One female victim said Cooper used to tell her she was “ugly” and “looked like a pig” but that life would be easier if she just had sex with him. The abuse occurred on a regular basis, including inside the ‘lock-up room’, a windowless cell-like area where children would be sent as punishment.

The woman recalled trying to crawl away from her abuser, and Cooper saying to her “this is going to be really [good] for you, you’re going to like this.” She remembers how much she did not want to do it, and being trapped in a corner.

Cooper also forced the boys to have sex with the girls as he watched.

One boy said he attempted to alert his welfare officer and police about the abuse he was enduring, but was promptly dismissed.

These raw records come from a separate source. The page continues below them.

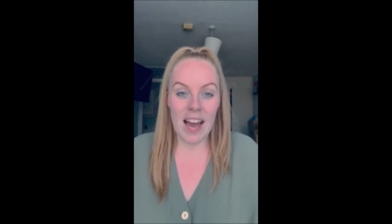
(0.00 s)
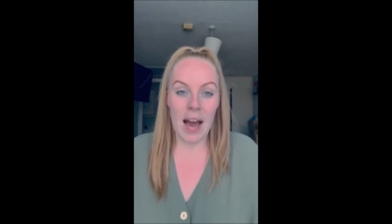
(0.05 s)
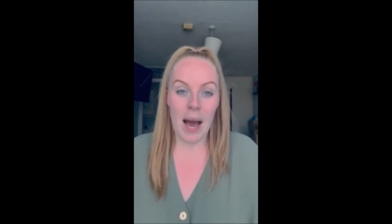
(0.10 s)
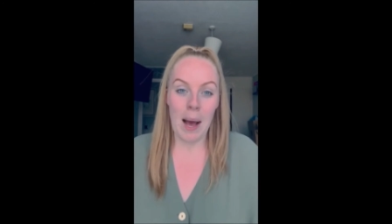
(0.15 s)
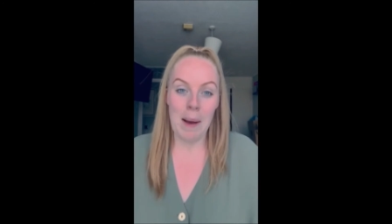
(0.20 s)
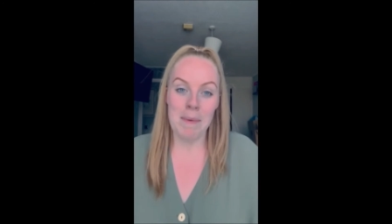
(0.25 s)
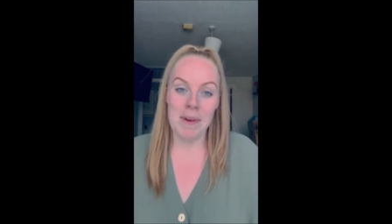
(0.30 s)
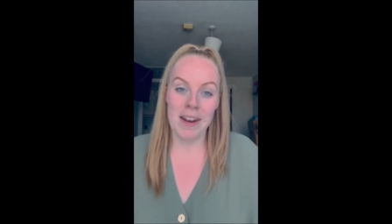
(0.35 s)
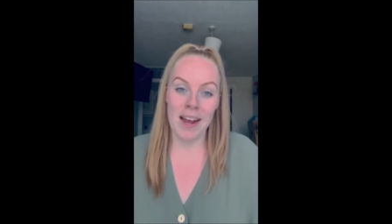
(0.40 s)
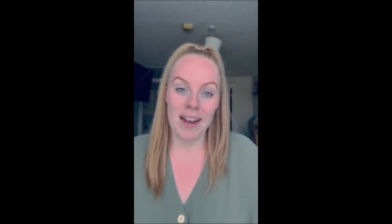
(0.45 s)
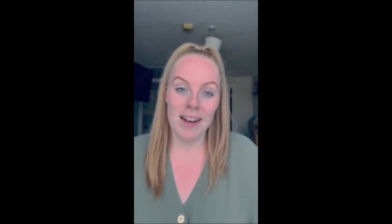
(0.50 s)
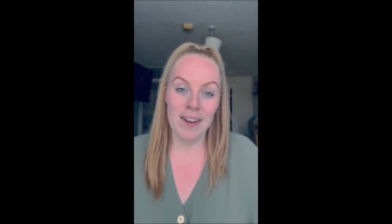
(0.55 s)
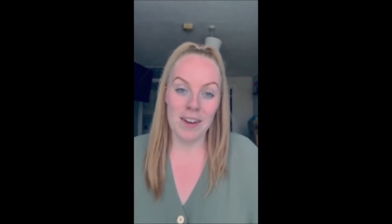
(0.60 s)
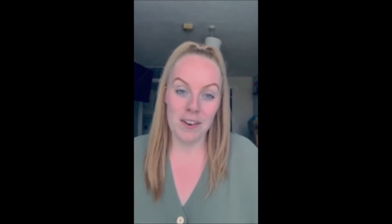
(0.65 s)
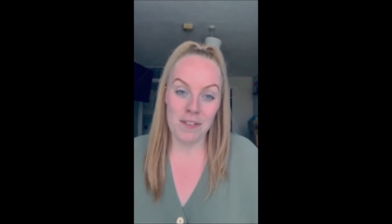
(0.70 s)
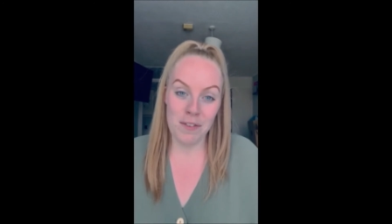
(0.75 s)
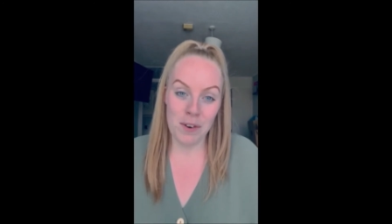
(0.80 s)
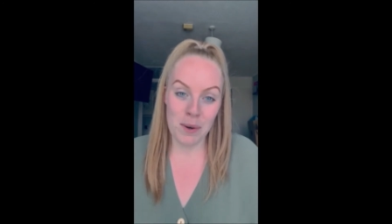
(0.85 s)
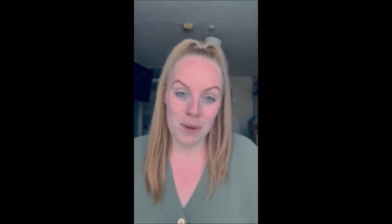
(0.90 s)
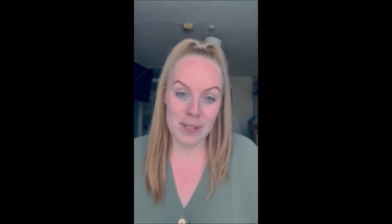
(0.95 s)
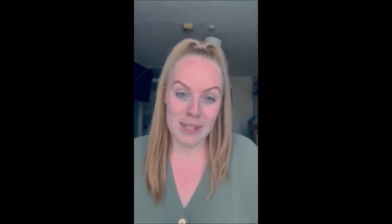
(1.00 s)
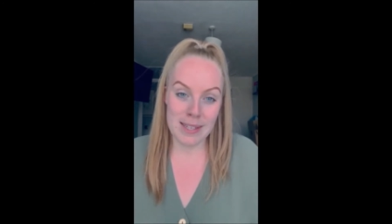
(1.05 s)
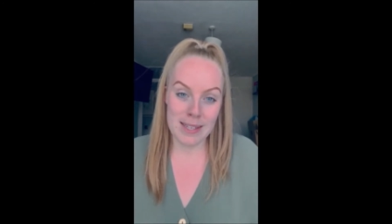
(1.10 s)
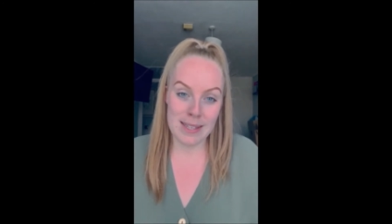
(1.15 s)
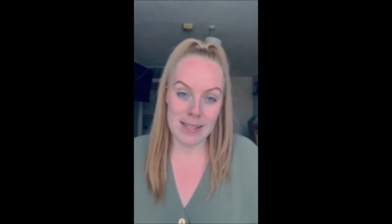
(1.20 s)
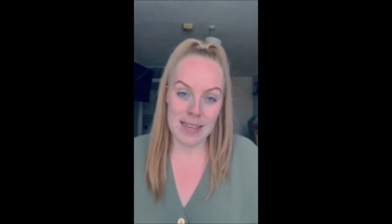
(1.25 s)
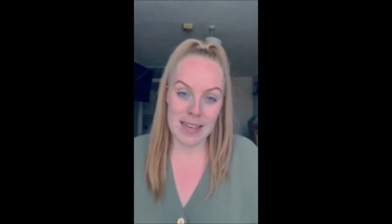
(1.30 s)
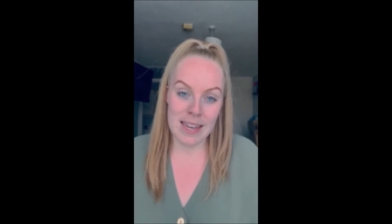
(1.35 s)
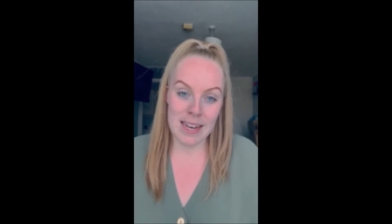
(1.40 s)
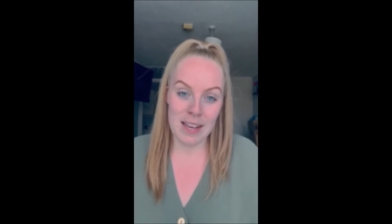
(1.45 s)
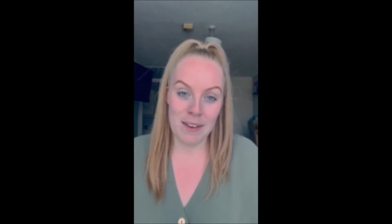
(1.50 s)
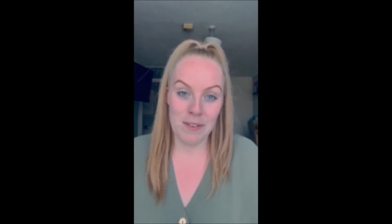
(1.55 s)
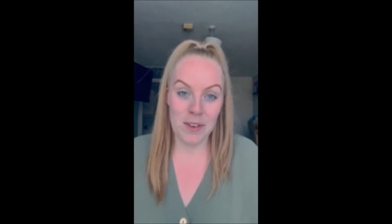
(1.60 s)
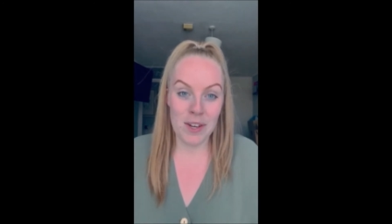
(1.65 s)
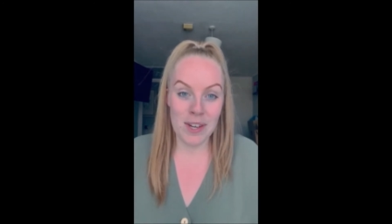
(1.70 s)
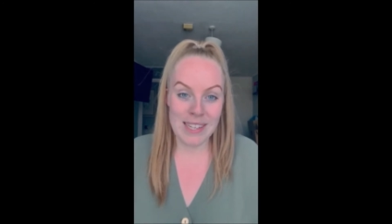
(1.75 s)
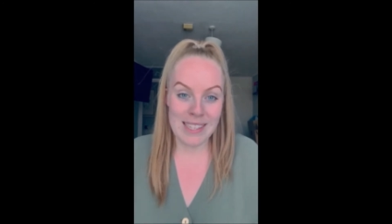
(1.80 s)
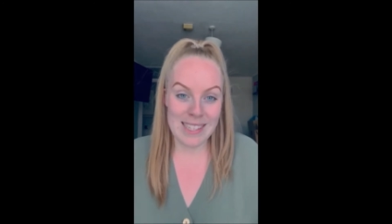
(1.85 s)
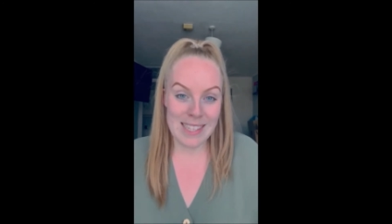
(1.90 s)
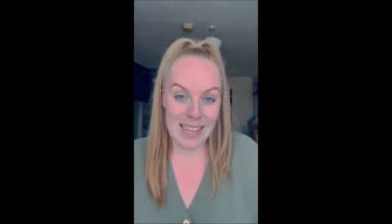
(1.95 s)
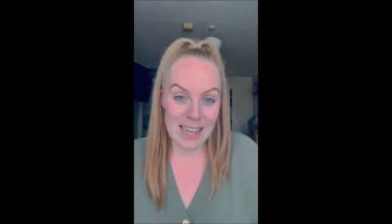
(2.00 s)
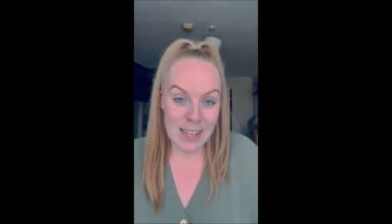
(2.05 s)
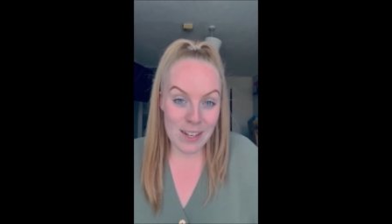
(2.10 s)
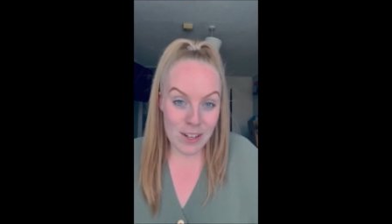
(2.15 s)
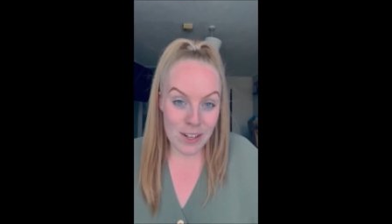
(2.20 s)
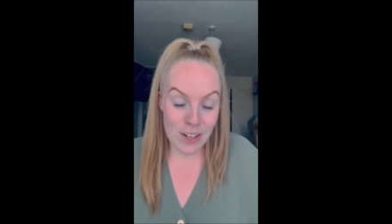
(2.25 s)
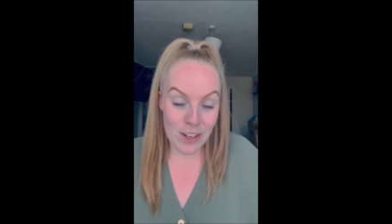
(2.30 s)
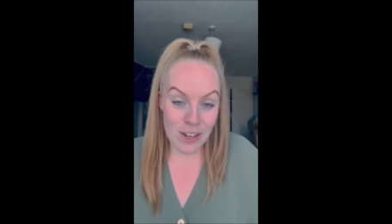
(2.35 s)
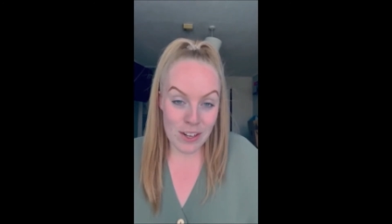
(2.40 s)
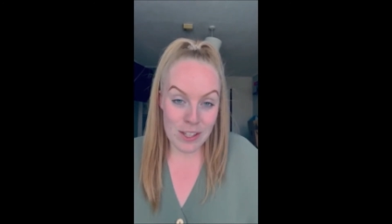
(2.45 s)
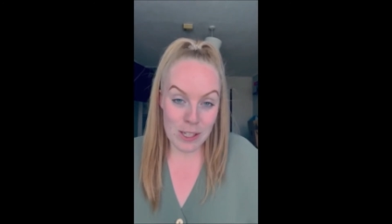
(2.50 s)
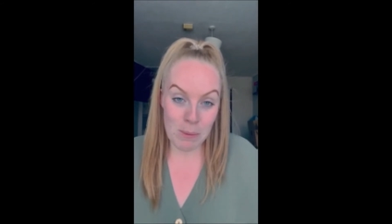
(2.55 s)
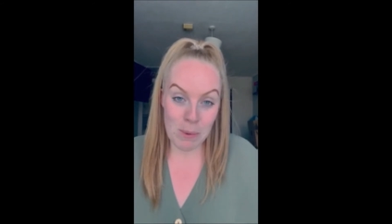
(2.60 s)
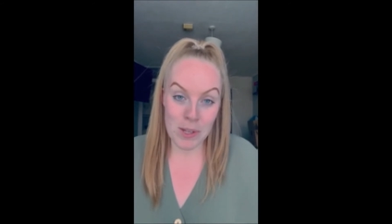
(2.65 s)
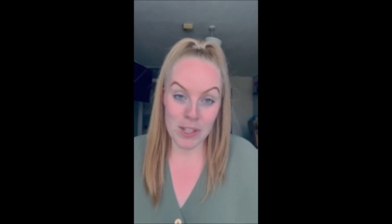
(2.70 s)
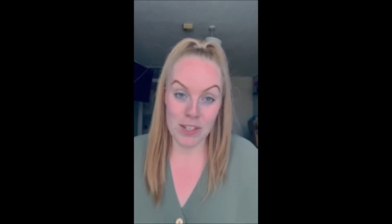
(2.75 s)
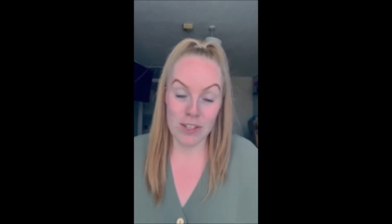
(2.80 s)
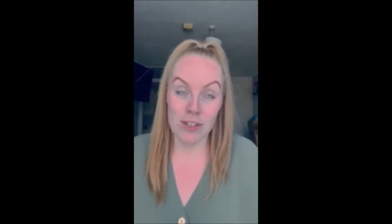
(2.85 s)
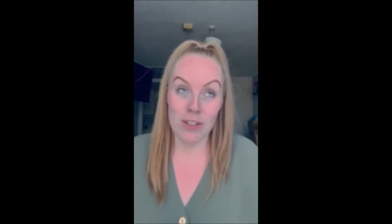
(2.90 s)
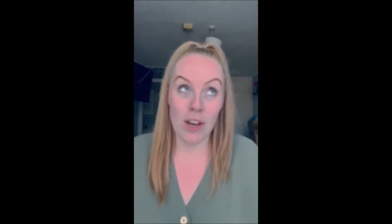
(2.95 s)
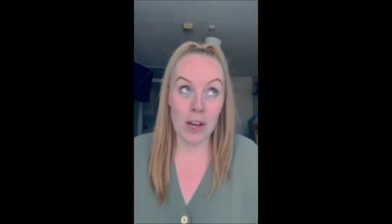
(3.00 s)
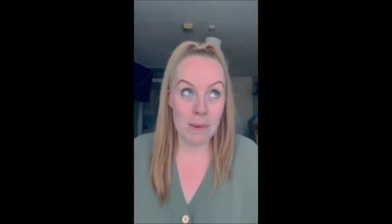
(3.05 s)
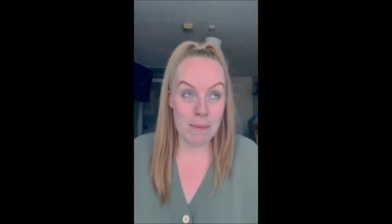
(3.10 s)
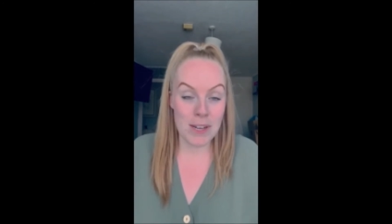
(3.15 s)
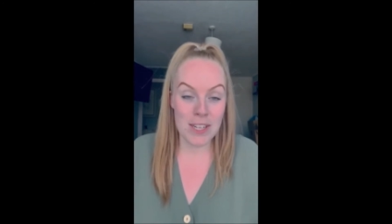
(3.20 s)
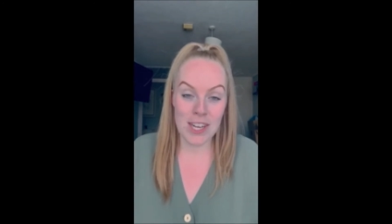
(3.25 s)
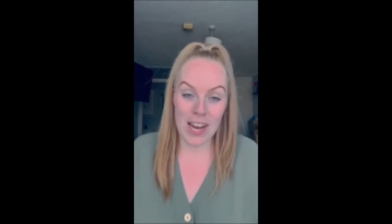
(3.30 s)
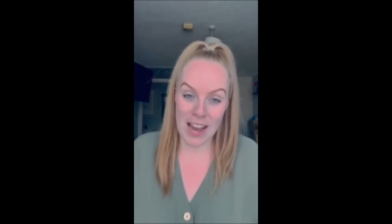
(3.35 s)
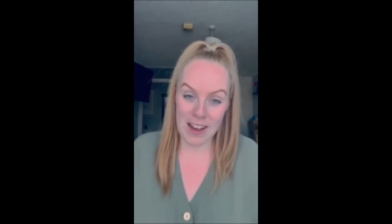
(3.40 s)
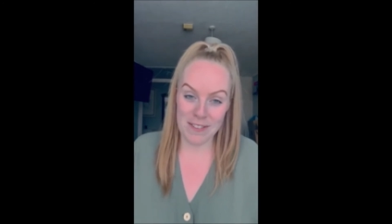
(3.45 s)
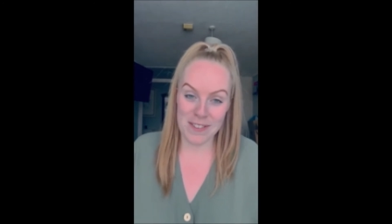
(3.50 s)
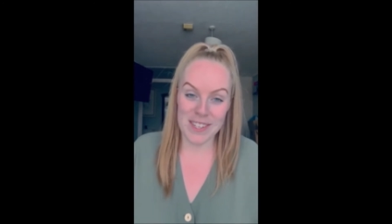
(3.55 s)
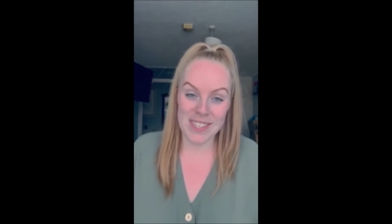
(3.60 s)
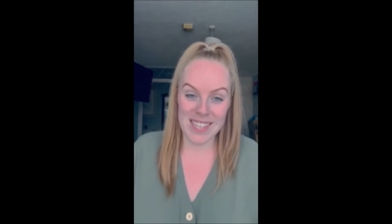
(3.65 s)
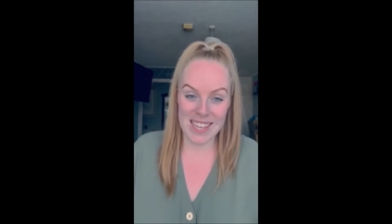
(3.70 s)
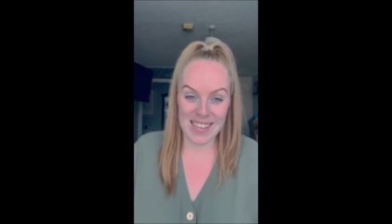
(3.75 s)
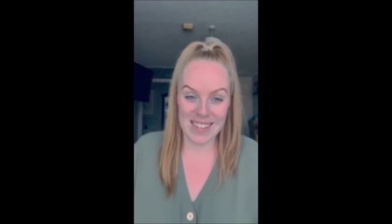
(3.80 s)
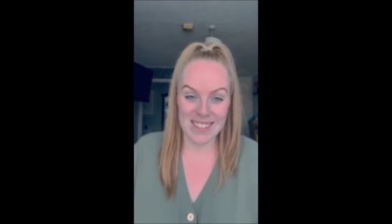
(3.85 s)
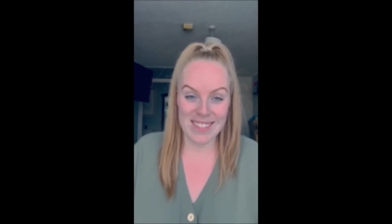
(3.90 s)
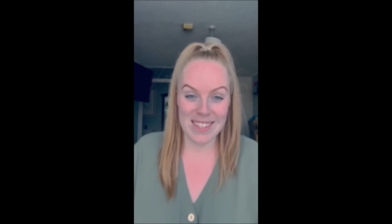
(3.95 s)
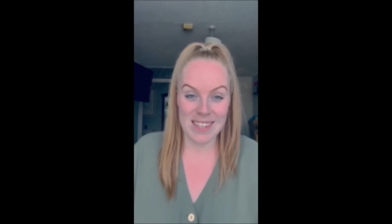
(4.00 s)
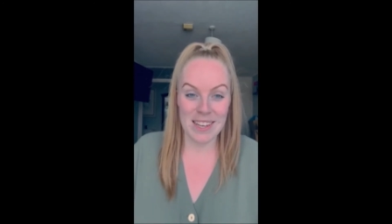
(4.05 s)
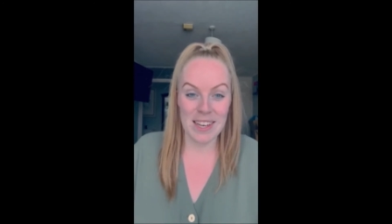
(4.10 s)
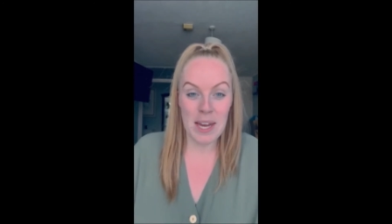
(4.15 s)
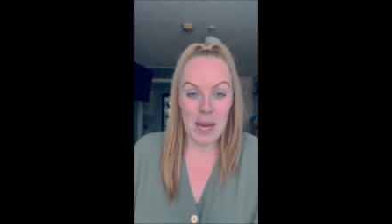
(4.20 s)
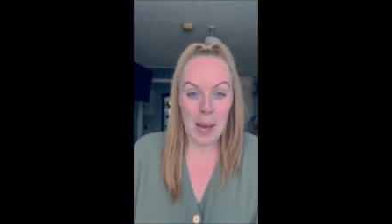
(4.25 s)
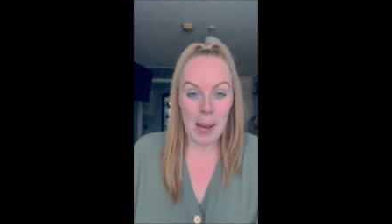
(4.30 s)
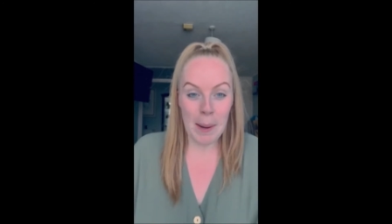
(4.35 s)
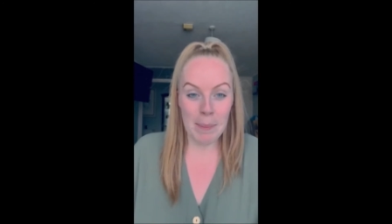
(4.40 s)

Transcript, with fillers: Um, and I look forward to seeing if you continue to put so much effort into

Upon making the allegations, the man said, “A detective came flying out quickly and punched me in the stomach. He told me I was a welfare kid and to stop causing trouble.”

Cooper’s threats echoed the police response: “No one wants you,” he allegedly told the young boy. “No one will believe you… I can make you disappear.”

Now, 40 years on, the stories of eight children who were once wards of the state, are finally believed.

A Perth jury deliberated for almost five days, and found Cooper guilty of 30 sex crimes.

The case was uncovered by the Royal Commission into Institutional Responses to Child Sexual Abuse, which provided a platform to those who have historically been silenced.

For these men and women, their stories have been true for 40 years.

But it is a landmark moment when, finally, a court decides to believe them.